Stages of Faith by James W. Fowler
Faith is seen as a holistic orientation, and is concerned with the individual's relatedness to the universal. Fowler defines faith as an activity of trusting, committing and relating to the world based on a set of assumptions of how one is related to others and the world.
- Stage 0 – "Primal or Undifferentiated" faith (birth to 2 years), is characterized by an early learning of the safety of their environment (i.e. warm, safe and secure vs. hurt, neglect and abuse). If consistent nurture is experienced, one will develop a sense of trust and safety about the universe and the divine. Conversely, negative experiences will cause one to develop distrust with the universe and the divine. Transition to the next stage begins with integration of thought and languages which facilitates the use of symbols in speech and play.
- Stage 1 – "Intuitive-Projective" faith (ages of three to seven), is characterized by the psyche's unprotected exposure to the Unconcious.

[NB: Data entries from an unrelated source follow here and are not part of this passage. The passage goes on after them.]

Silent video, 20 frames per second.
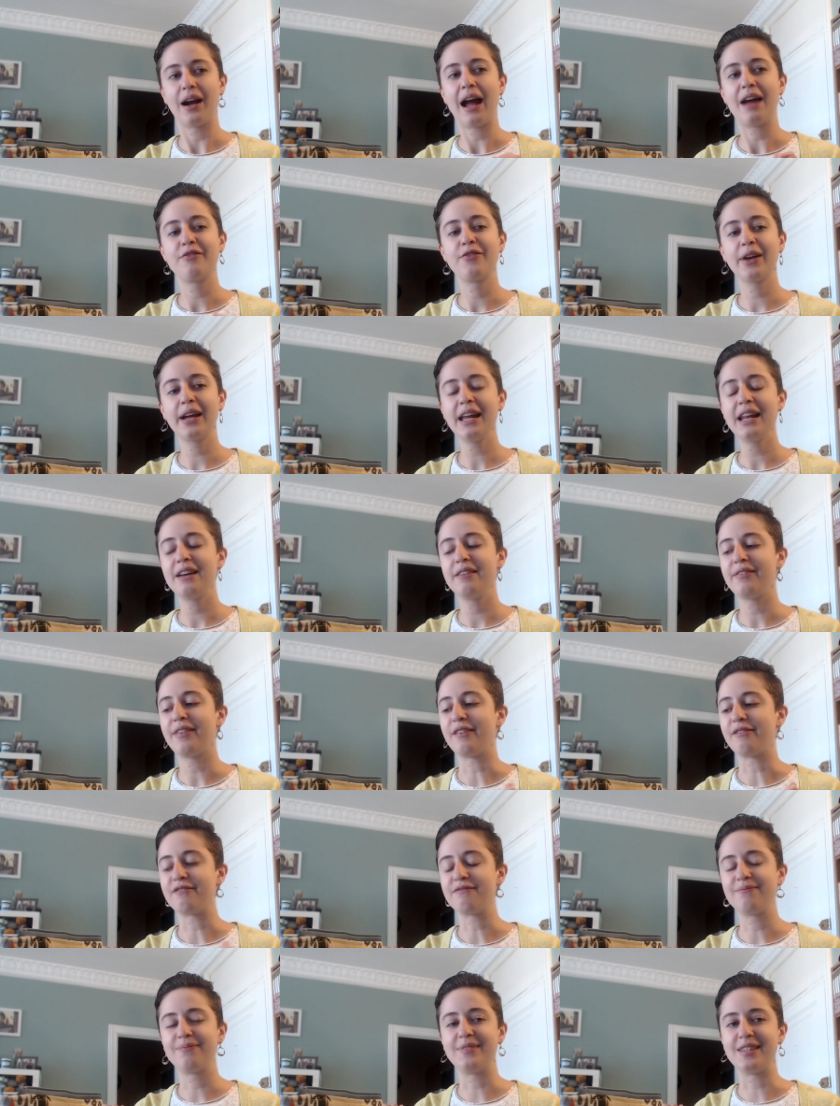I forget if I
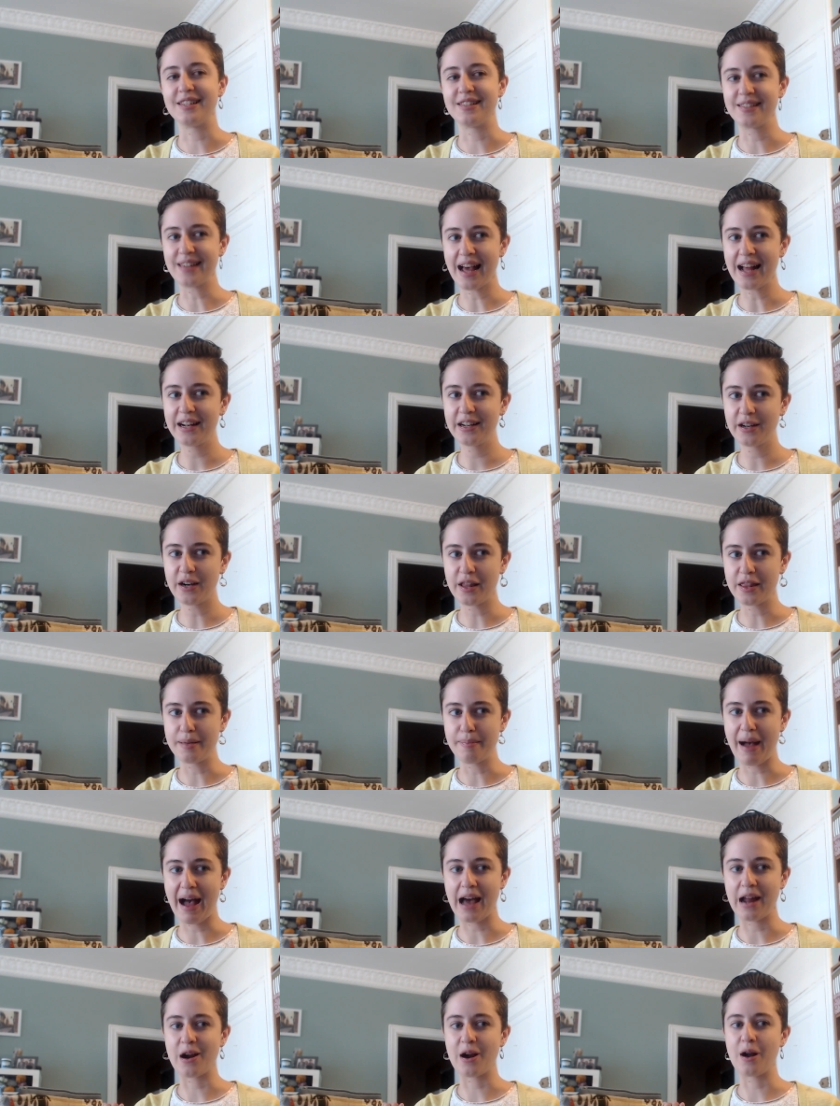decided on the
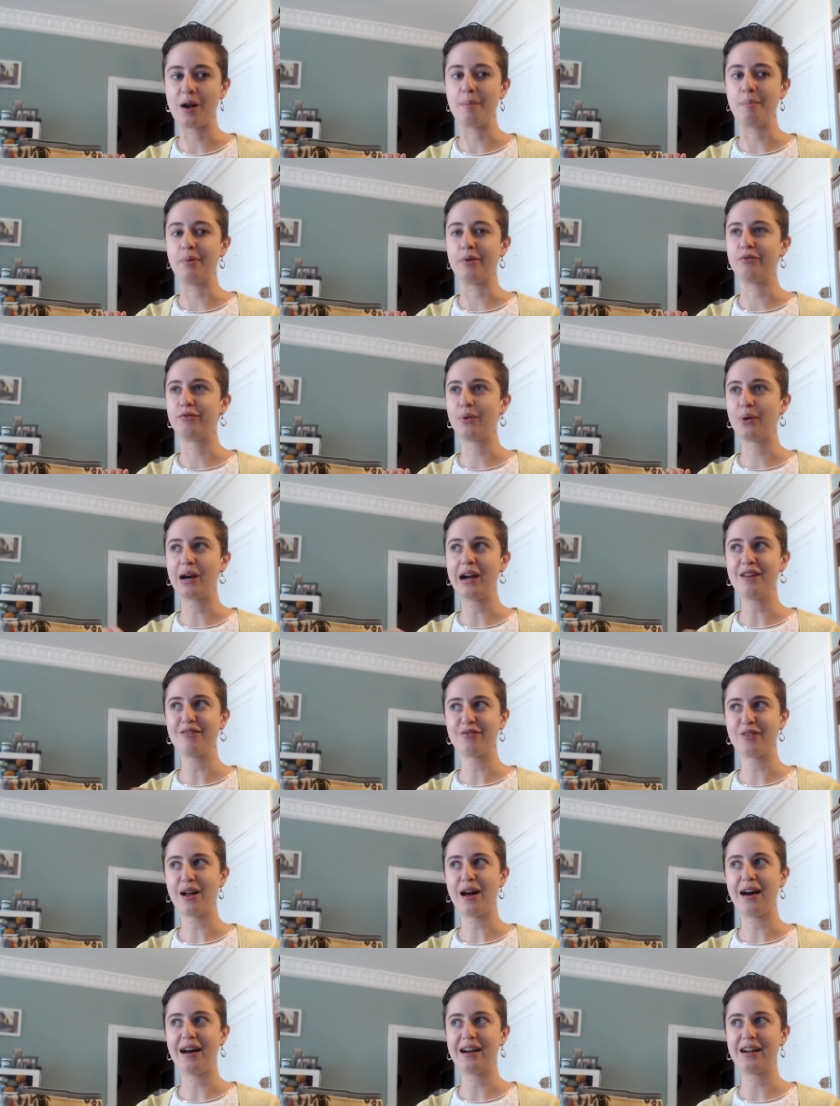pattern before I
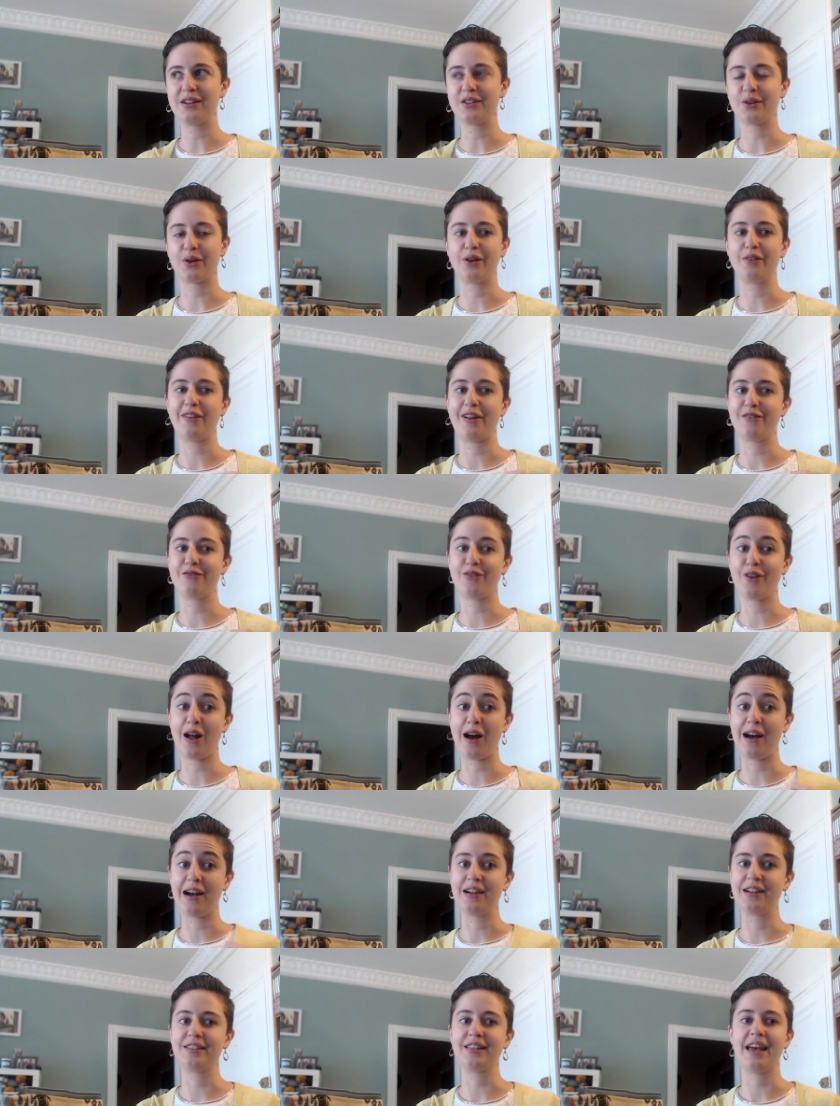frogged or if I
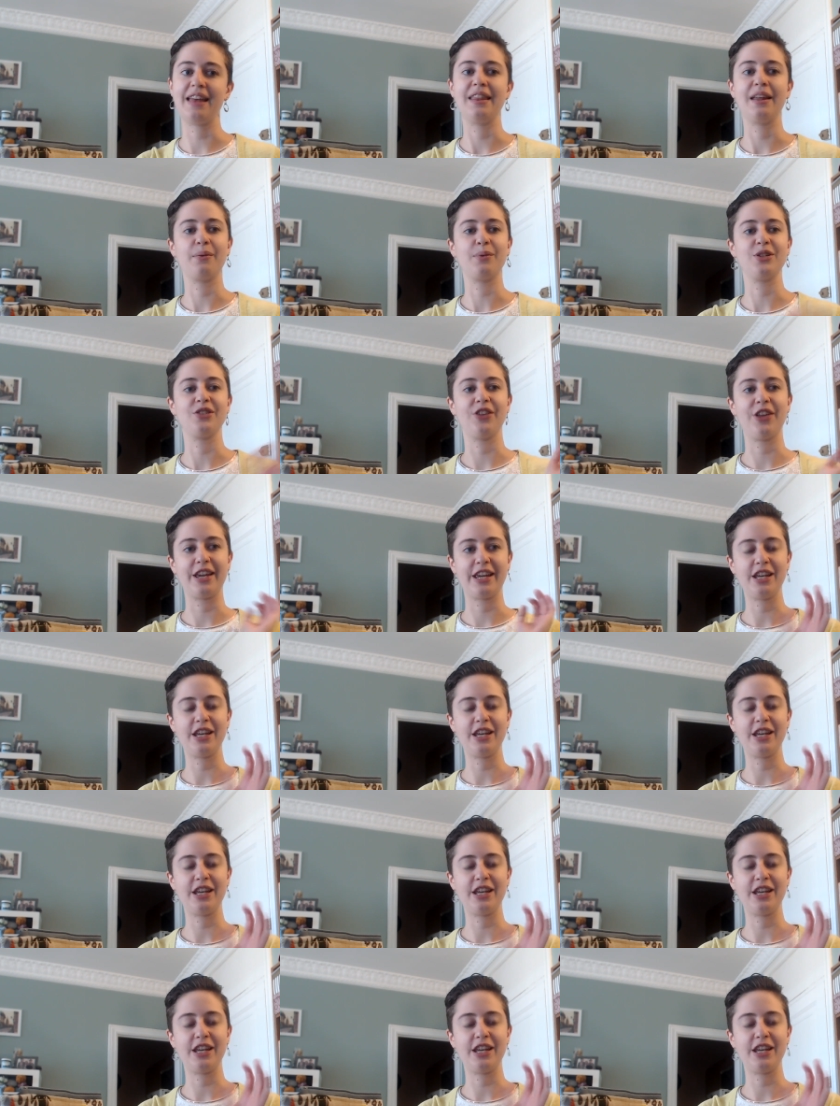frogged and then was like,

- Stage 2 – "Mythic-Literal" faith (mostly in school children), stage two persons have a strong belief in the justice and reciprocity of the universe, and their dieties are almost always anthropomorphic.
- Stage 3 – "Synthetic-Conventional" faith (arising in adolescence; aged 12 to adulthood) characterized by conformity to religious authority and the development of a personal identity. Any conflicts with one's beliefs are ignored at this stage due to the fear of threat from inconsistencies.
- Stage 4 – "Individuative-Reflective" faith (usually mid-twenties to late thirties) a stage of angst and struggle. The individual takes personal responsibility for his or her beliefs and feelings. As one is able to reflect on one's own beliefs, there is an openness to a new complexity of faith, but this also increases the awareness of conflicts in one's belief.
- Stage 5 – "Conjunctive" faith (mid-life crisis) acknowledges paradox and transcendence relating reality behind the symbols of inherited systems. The individual resolves conflicts from previous stages by a complex understanding of a multidimensional, interdependent "truth" that cannot be explained by any particular statement.
- Stage 6 – "Universalizing" faith, or what some might all "enlightenment." The individual would treat any person with compassion as he or she views people as from a universal community, and should be treated with universal principles of love and justice.